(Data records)
- - - - -

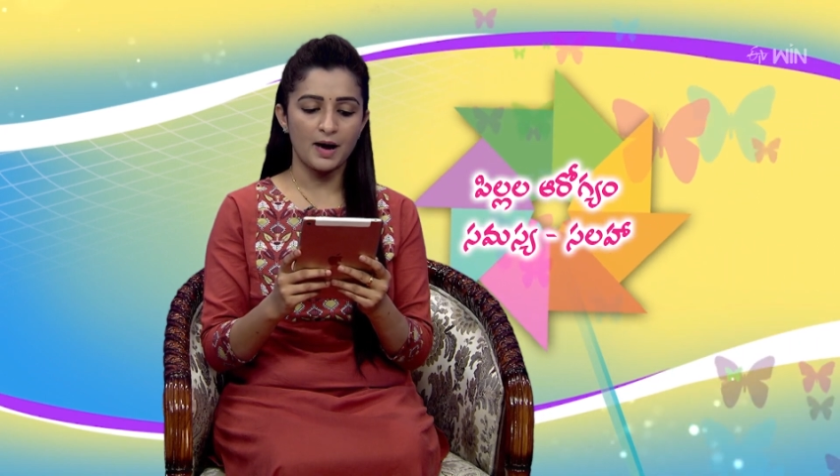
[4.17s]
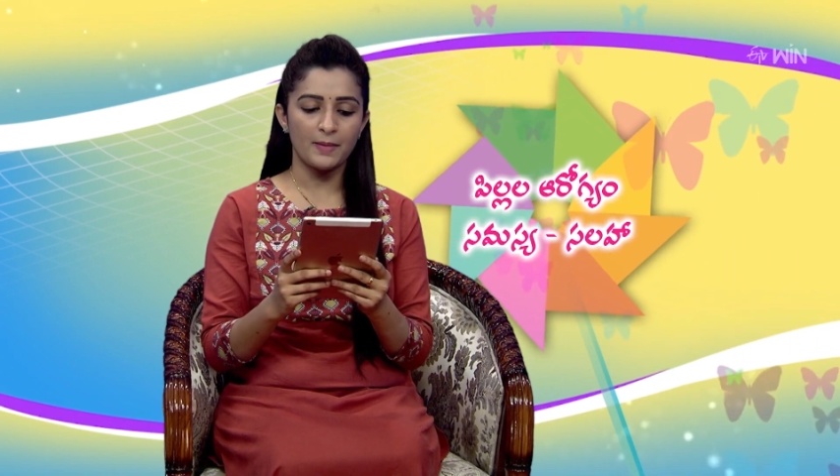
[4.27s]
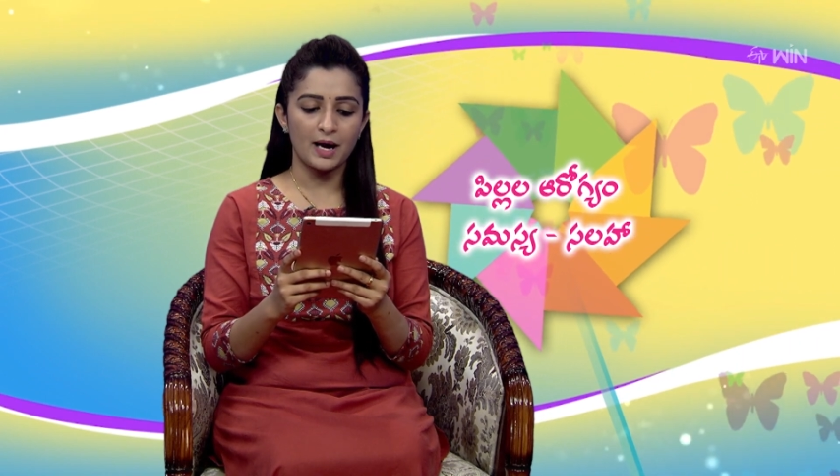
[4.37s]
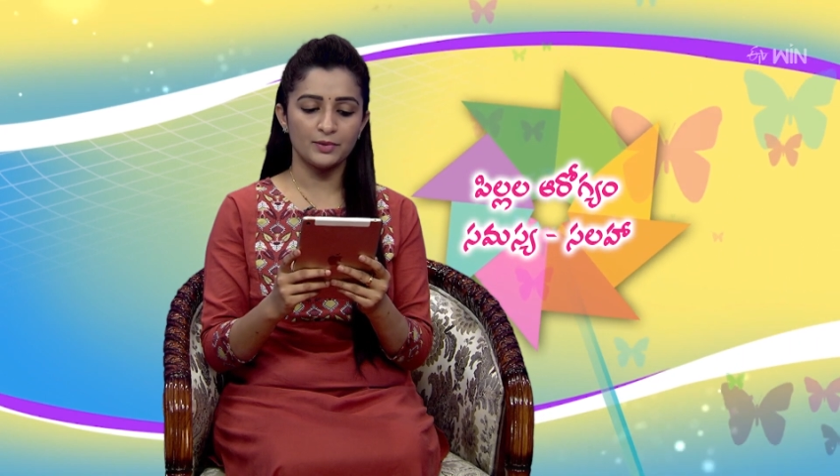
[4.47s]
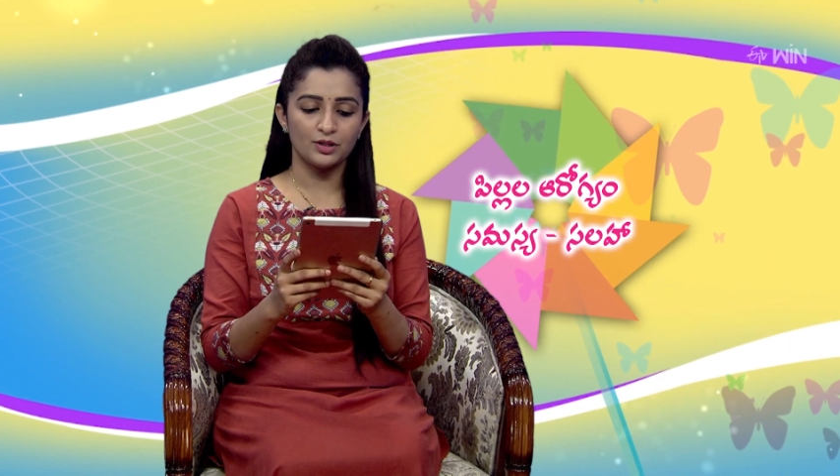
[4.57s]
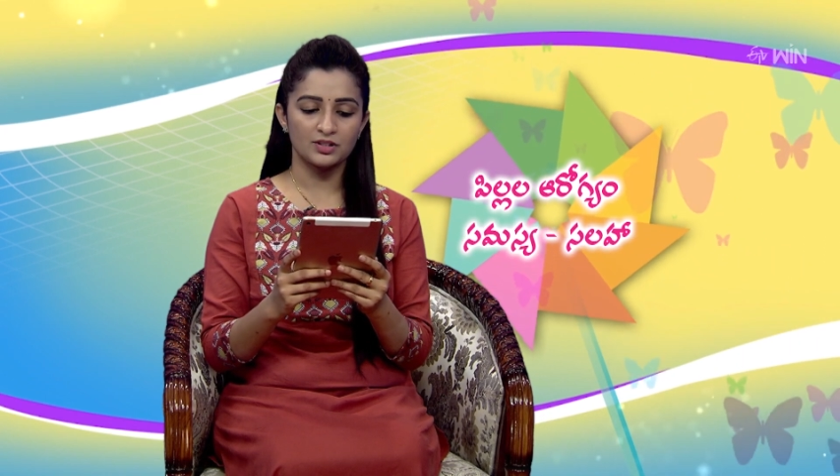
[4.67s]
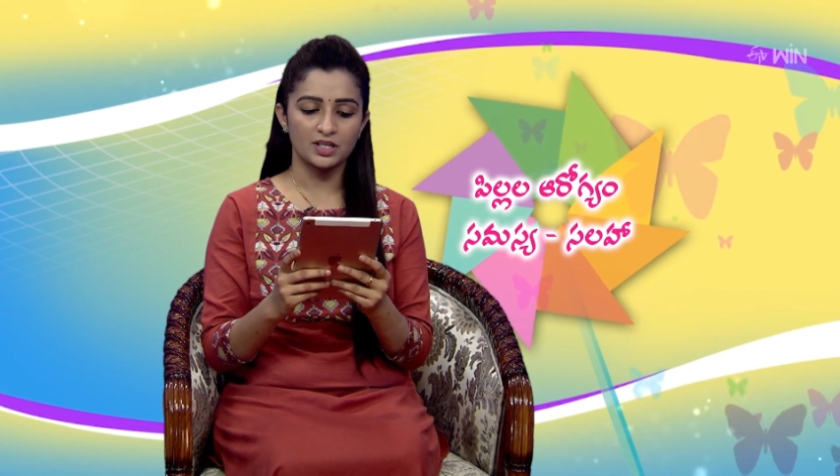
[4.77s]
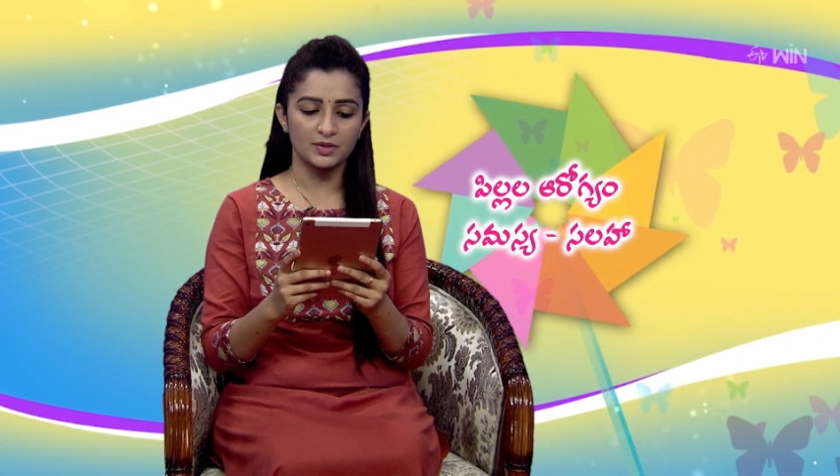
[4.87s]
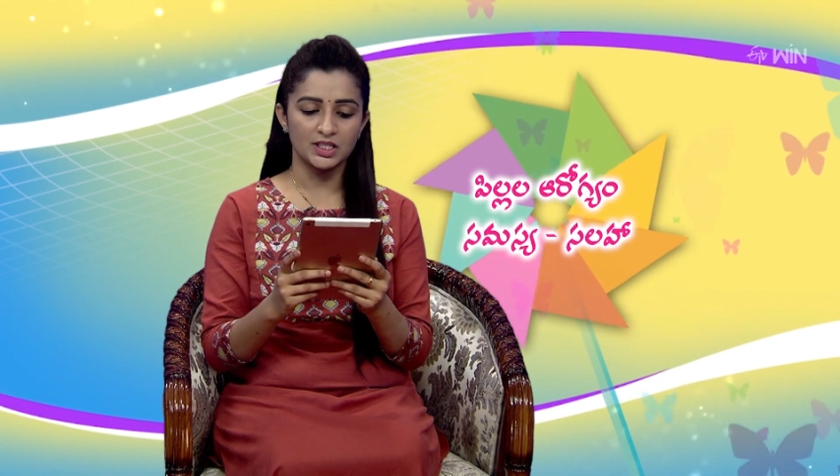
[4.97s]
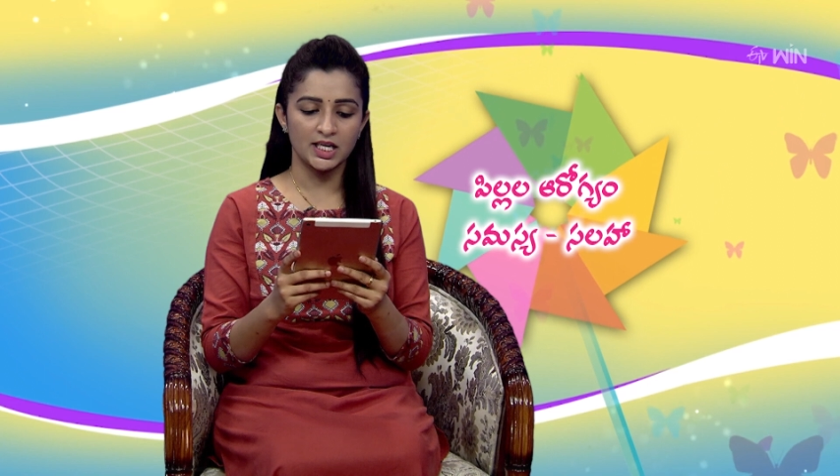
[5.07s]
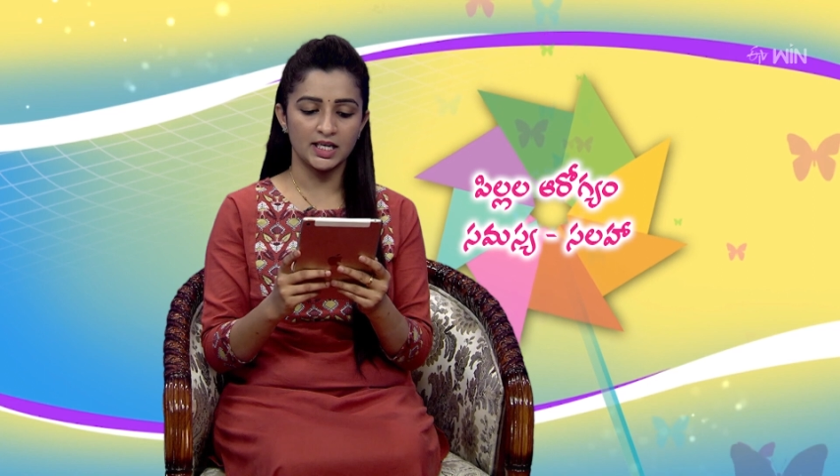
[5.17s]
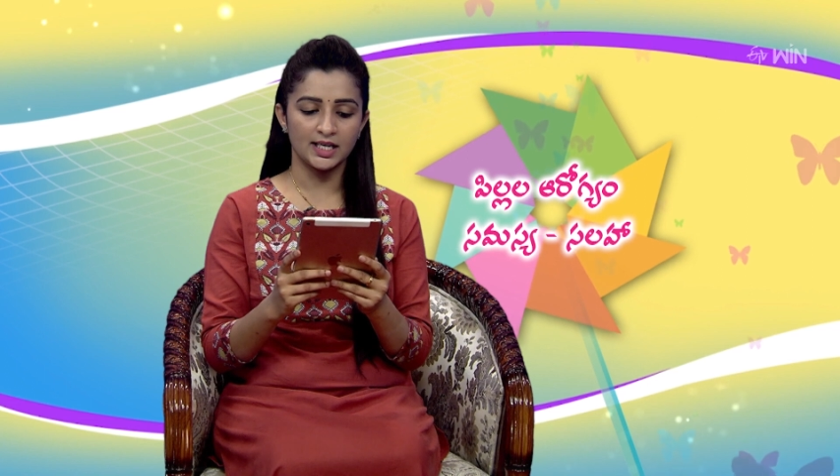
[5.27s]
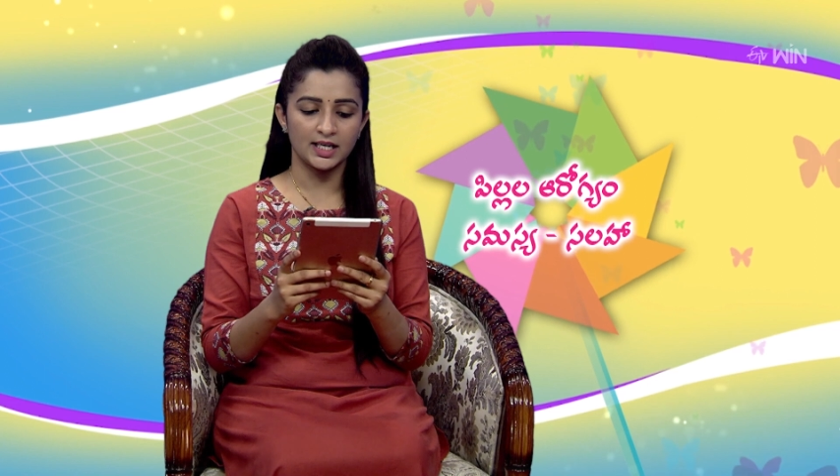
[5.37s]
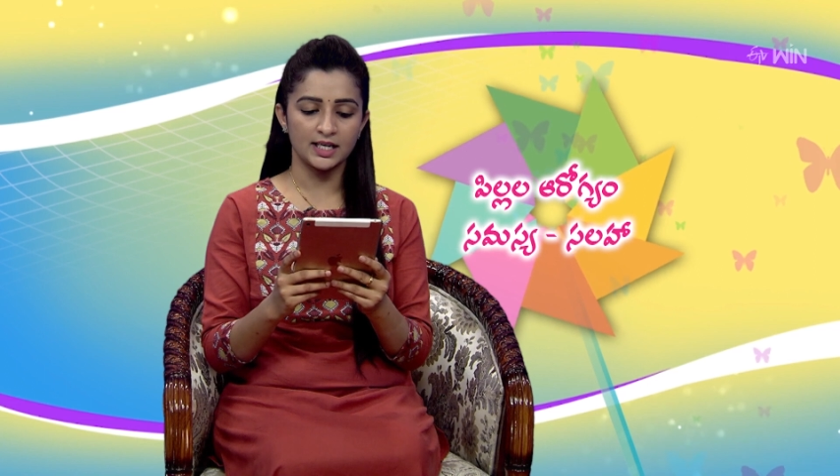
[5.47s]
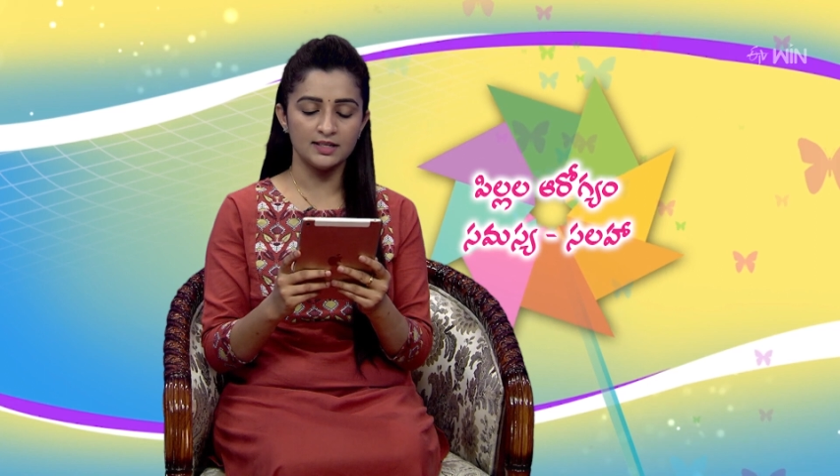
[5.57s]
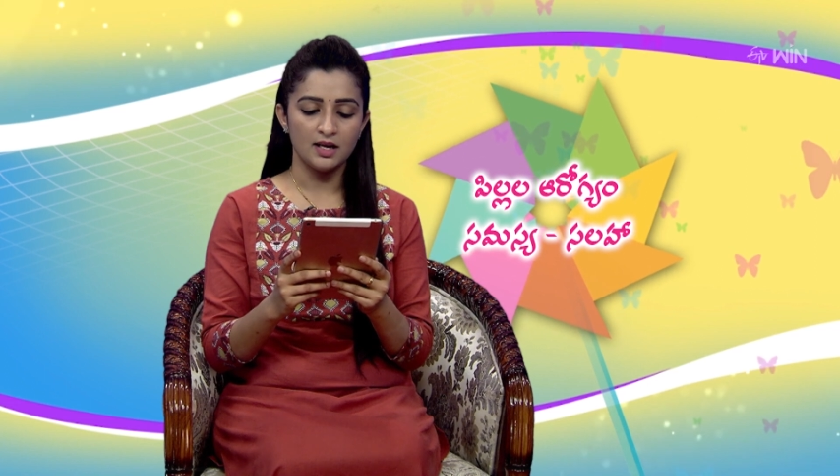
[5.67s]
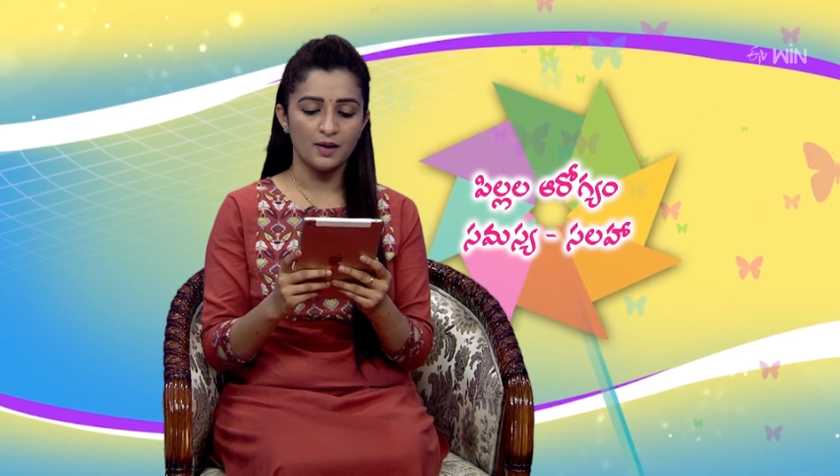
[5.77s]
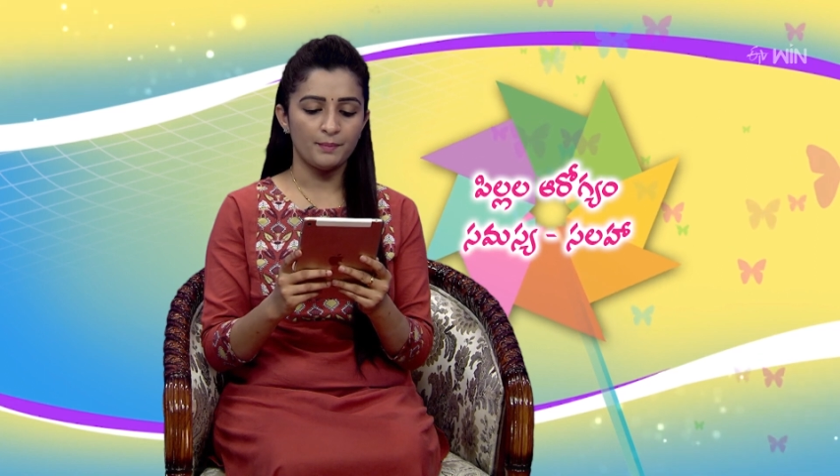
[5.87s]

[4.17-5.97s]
మా పాపతో సమస్య ఏంటంటే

- - - - -

- [EXERCISE]: Write the records out exactly once more, leaving off the pictures.

- [ANSWER BOX]:
[4.17s]
[4.27s]
[4.37s]
[4.47s]
[4.57s]
[4.67s]
[4.77s]
[4.87s]
[4.97s]
[5.07s]
[5.17s]
[5.27s]
[5.37s]
[5.47s]
[5.57s]
[5.67s]
[5.77s]
[5.87s]

[4.17-5.97s]
మా పాపతో సమస్య ఏంటంటే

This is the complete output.